Adler’s method and Appelfeld’s comments put the reputation of “witnessing” as an artistic foundation into question. Appelfeld remarked in an interview, “The testimony tends to be a form of psychological release rather than coping. The testimonies create the right void for forgetfulness. The testimony doesn’t create circles and doesn’t reverberate inside.” Obviously, the collection of testimonies has been central to worthy projects such as Spielberg’s Shoah Foundation. But Appelfeld’s comments help us understand why Adler could not risk adding to “the right void.”
There are times when Adler simply loses his fictional grip and groans or rants among the abstractions. “In the name of justice, injustice is installed, defying the condemnations that want to destroy the visible signs of greed. Yet the monuments have long since superseded human power with their own power …” At times, it is not the bleak tone that seems indulgent but its timing in the text: “Existence is all that remains, an almost incomprehensible collection of the detritus left over.” In other instances, his ironies are repetitive or banal – a danger arising from language that intentionally swoops between lyricism and a reckoning that sounds bland in comparison. But when the aim of the work is an awakening, it is absurd to expect a lullaby. Adler is willing to risk any phrase or gesture if it has the potential to prod – including the macabre. “The natural decomposition of the body,” he writes, “is reduced to a manageable amount of time. This indeed means no food for the worms, but they can apply at the unemployment office for a new and better position, such as agriculture or earthworks.”
This is a story about a family. Their story doesn’t progress so much as back them into the inevitable, and their powerless lives tell us virtually nothing. In the end, Lustig’s son Paul survives: “Whatever happened, it’s fortunate that Paul has been allowed to remain alive in his body and has not been reduced to ashes … The direction has been lost, any way forward leads only to nothing, which is why nothing moves forward … No other existence is possible, it doesn’t even attempt to assert itself; what is not itself is eradicated, done away with, no longer accepted, for it cannot be withstood; it is tossed away.” It’s been said that many Jews regard the Holocaust as their Passion Play, a source of redemption. But Adler would have none of it.
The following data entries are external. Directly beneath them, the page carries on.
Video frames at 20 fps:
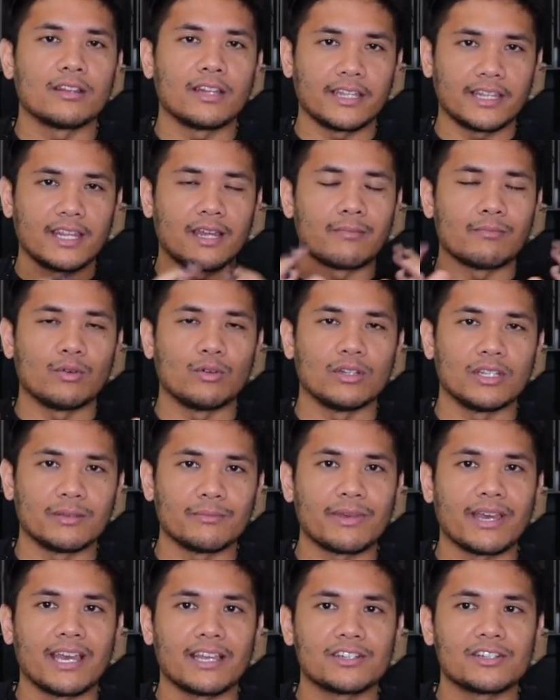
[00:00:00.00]
like that bowling
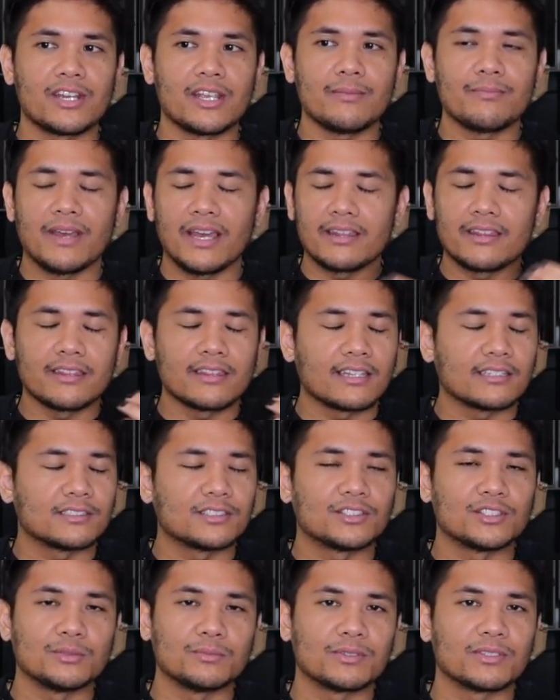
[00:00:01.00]
bag shape. I think that's
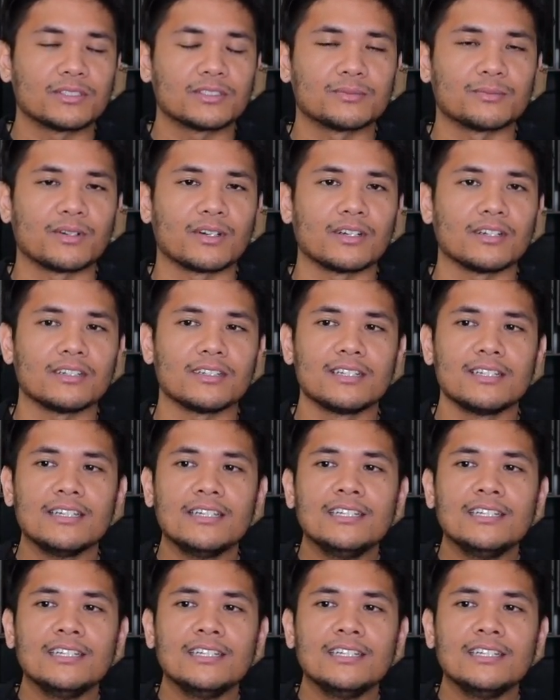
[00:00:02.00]
super smart.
His revenge on negation was to make the living eat of it, know its bitterness, and admit that the discovery of the actual is more critical now than the relief of normalcy.
[Published November 4, 2008 by Random House, 352 pp., $26.00. Peter Filkins teaches writing and literature at Bard College at Simon’s Rock in Great Barrington, MA.]
H’G. Adler’s The Journey
Just one small correction — H.G. Adler’s monumental work, Theresienstadt 1941-1945: das Antlitz einer Zwangsgemeinschaft, Geschichte, Sociologie, Psychologie (Tubingen, 1955) has never been translated into English.